WHAT YOU HAVE TO DO - Copy out the entries exactly, and wherever a picture appears, leave it out.

PROVIDED RECORDS -
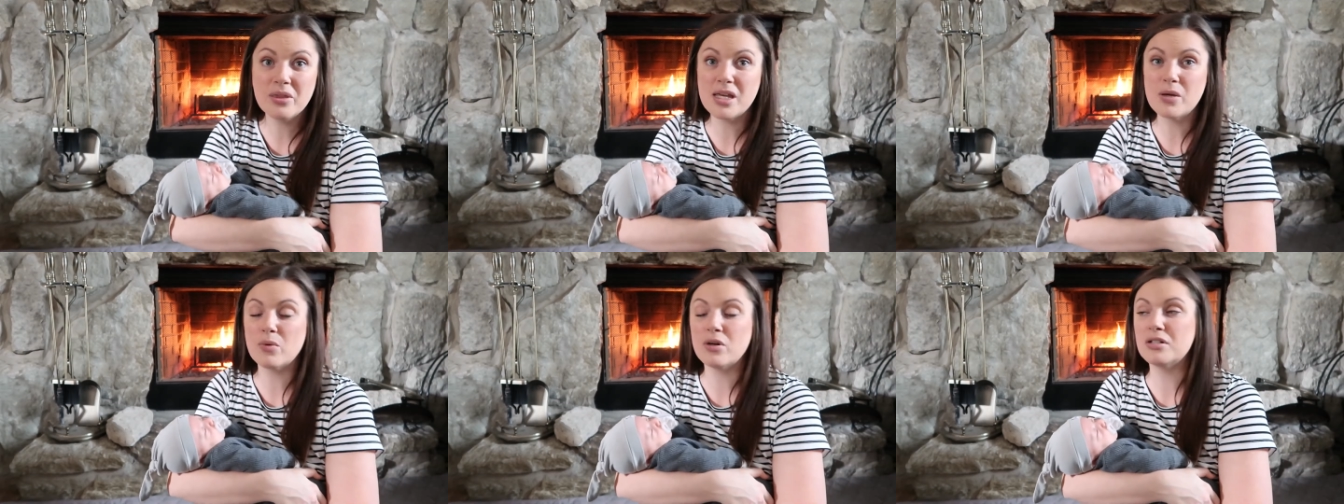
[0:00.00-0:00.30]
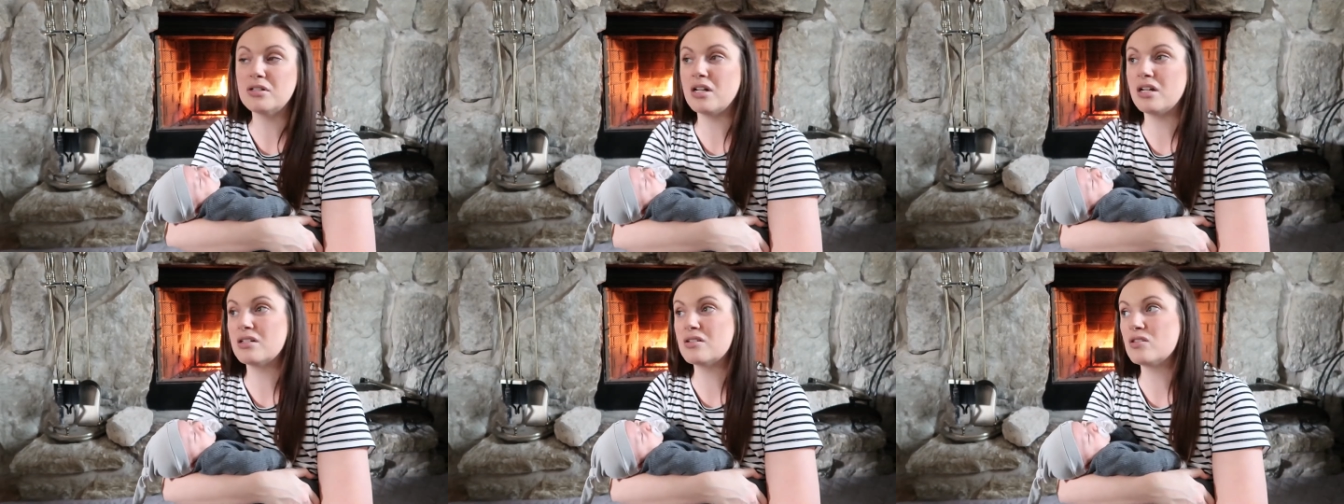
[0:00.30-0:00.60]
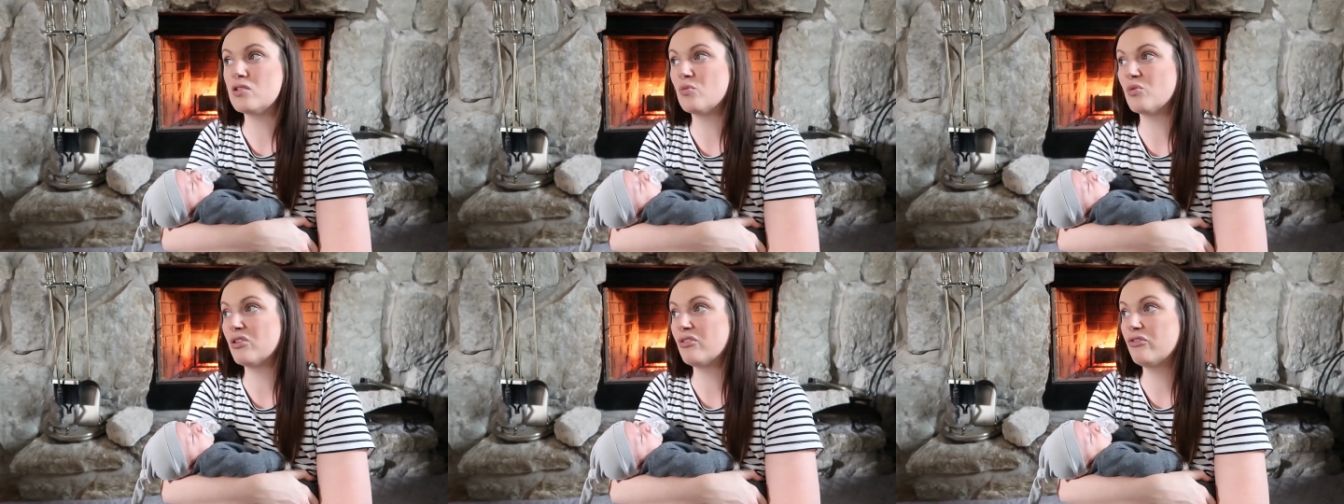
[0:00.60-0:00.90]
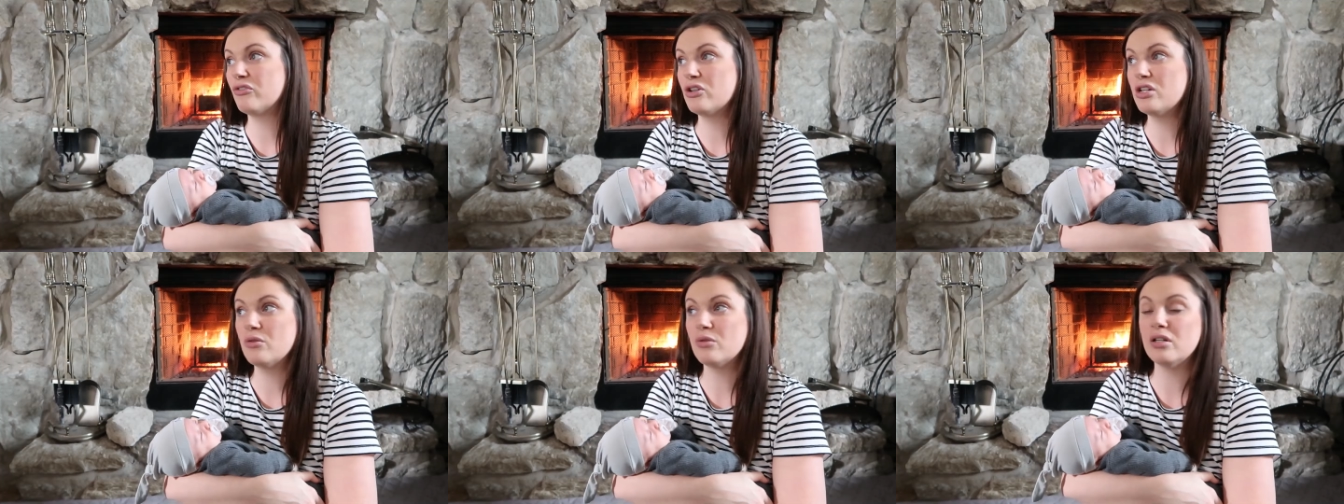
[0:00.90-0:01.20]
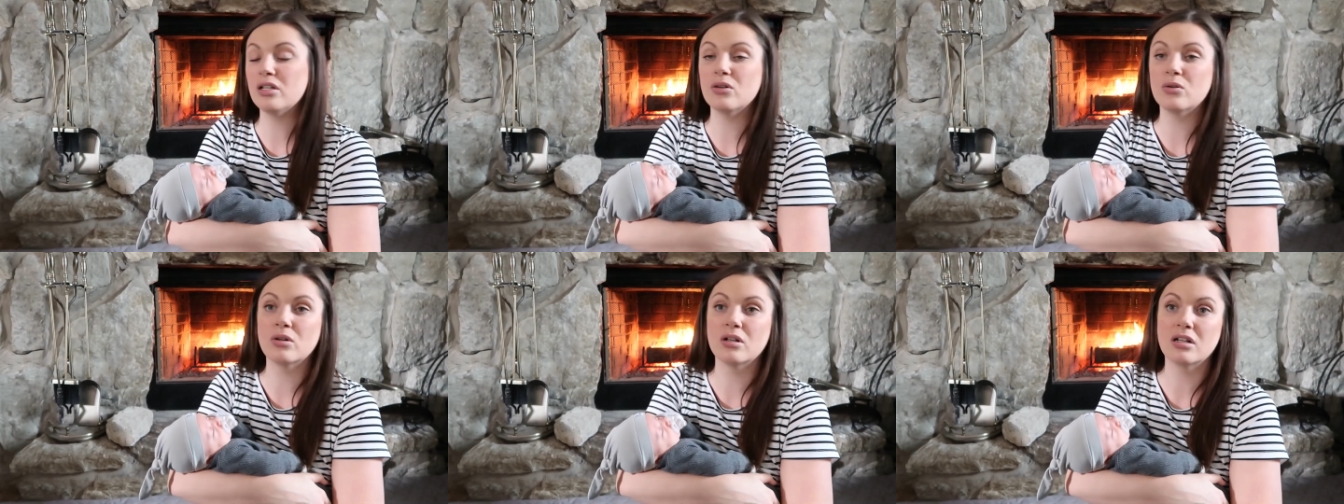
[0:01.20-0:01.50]
They were not super
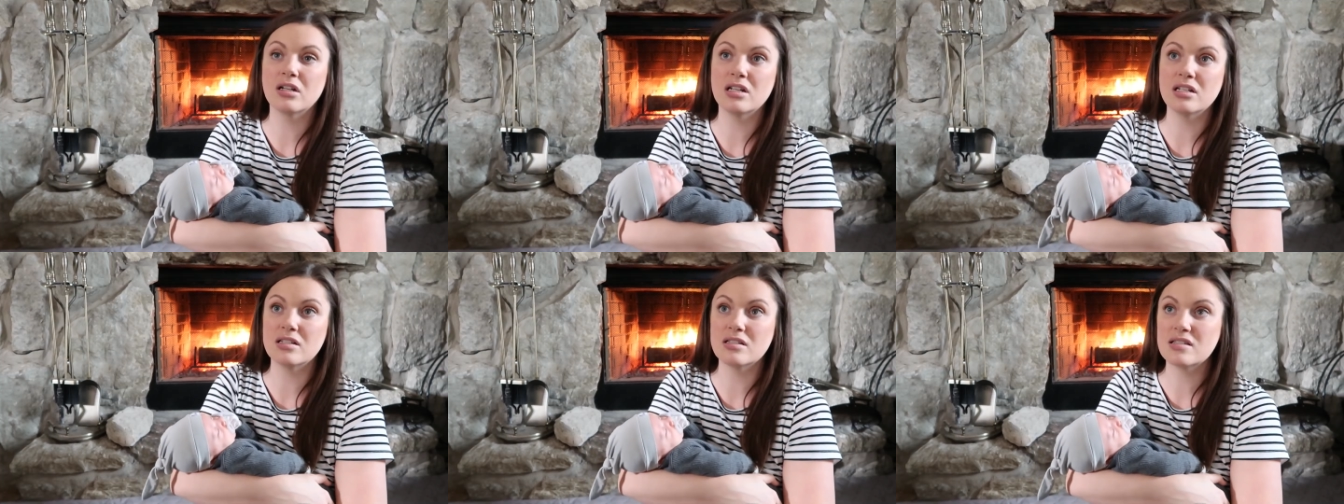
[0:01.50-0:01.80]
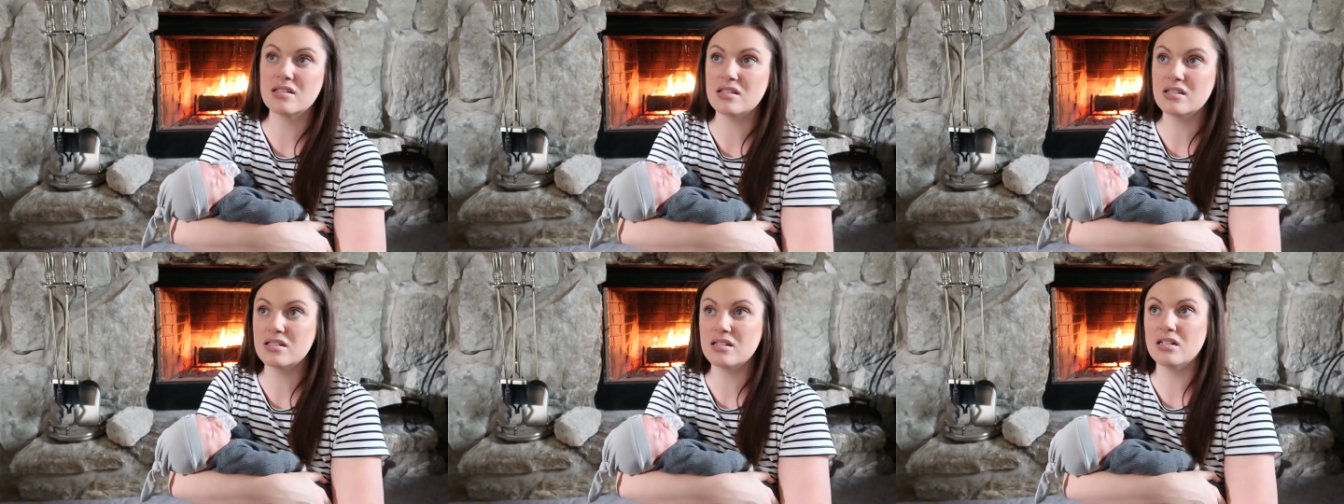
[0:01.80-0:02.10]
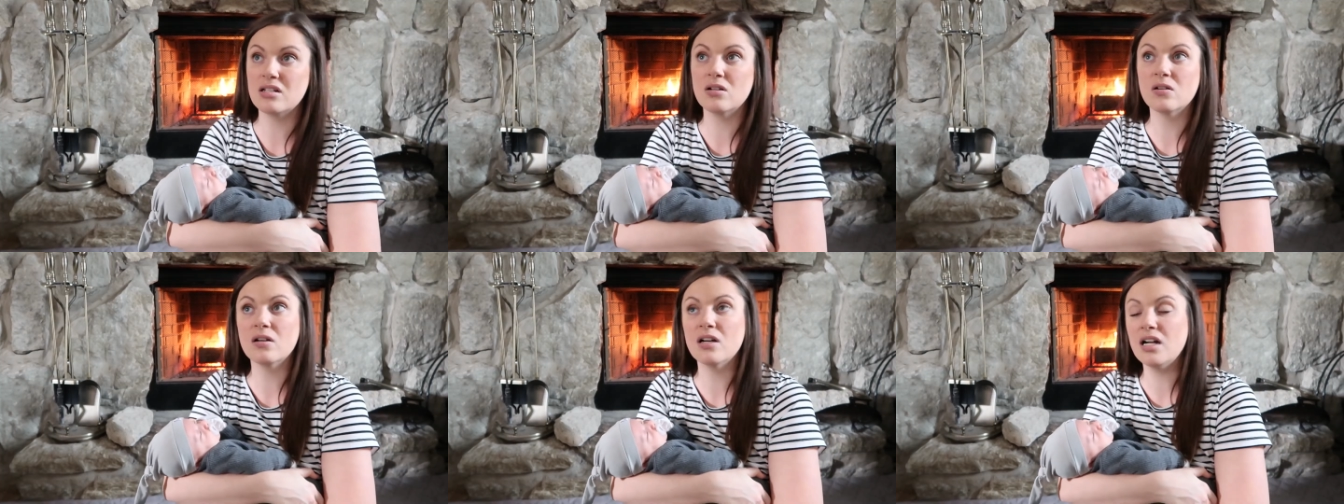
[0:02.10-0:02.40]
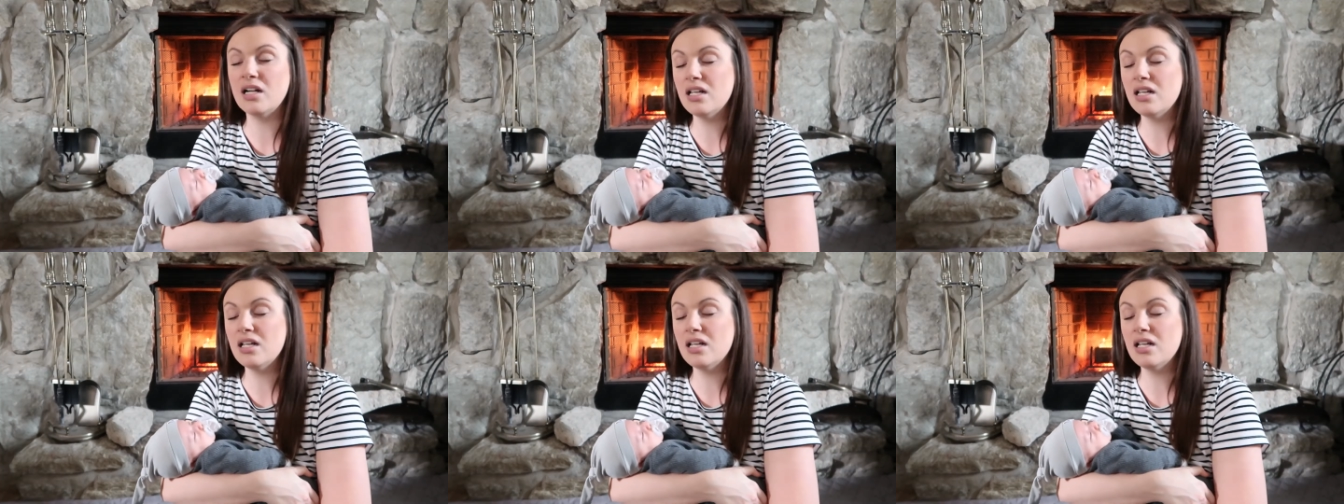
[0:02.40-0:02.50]
frequent or consistent or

REPLY TO THE TASK -
[0:00.00-0:00.30]
[0:00.30-0:00.60]
[0:00.60-0:00.90]
[0:00.90-0:01.20]
[0:01.20-0:01.50]
They were not super
[0:01.50-0:01.80]
[0:01.80-0:02.10]
[0:02.10-0:02.40]
[0:02.40-0:02.50]
frequent or consistent or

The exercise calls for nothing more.